▶ Requirement
When you respond, write out each entry exactly as it stands.
--- Task data ---
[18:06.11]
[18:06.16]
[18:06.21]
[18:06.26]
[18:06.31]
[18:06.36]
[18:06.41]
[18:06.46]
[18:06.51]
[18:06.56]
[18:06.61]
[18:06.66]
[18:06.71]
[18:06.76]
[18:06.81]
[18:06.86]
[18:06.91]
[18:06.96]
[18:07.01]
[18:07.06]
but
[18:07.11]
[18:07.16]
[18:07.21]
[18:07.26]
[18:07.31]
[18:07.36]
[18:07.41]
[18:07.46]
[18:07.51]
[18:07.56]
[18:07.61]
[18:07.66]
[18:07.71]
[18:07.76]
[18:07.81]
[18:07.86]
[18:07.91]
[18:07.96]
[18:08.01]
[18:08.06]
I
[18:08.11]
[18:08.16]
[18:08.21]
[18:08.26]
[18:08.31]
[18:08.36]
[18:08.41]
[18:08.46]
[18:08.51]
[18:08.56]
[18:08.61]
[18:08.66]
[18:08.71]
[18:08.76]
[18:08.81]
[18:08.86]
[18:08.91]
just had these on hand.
---
▶ Response
[18:06.11]
[18:06.16]
[18:06.21]
[18:06.26]
[18:06.31]
[18:06.36]
[18:06.41]
[18:06.46]
[18:06.51]
[18:06.56]
[18:06.61]
[18:06.66]
[18:06.71]
[18:06.76]
[18:06.81]
[18:06.86]
[18:06.91]
[18:06.96]
[18:07.01]
[18:07.06]
but
[18:07.11]
[18:07.16]
[18:07.21]
[18:07.26]
[18:07.31]
[18:07.36]
[18:07.41]
[18:07.46]
[18:07.51]
[18:07.56]
[18:07.61]
[18:07.66]
[18:07.71]
[18:07.76]
[18:07.81]
[18:07.86]
[18:07.91]
[18:07.96]
[18:08.01]
[18:08.06]
I
[18:08.11]
[18:08.16]
[18:08.21]
[18:08.26]
[18:08.31]
[18:08.36]
[18:08.41]
[18:08.46]
[18:08.51]
[18:08.56]
[18:08.61]
[18:08.66]
[18:08.71]
[18:08.76]
[18:08.81]
[18:08.86]
[18:08.91]
just had these on hand.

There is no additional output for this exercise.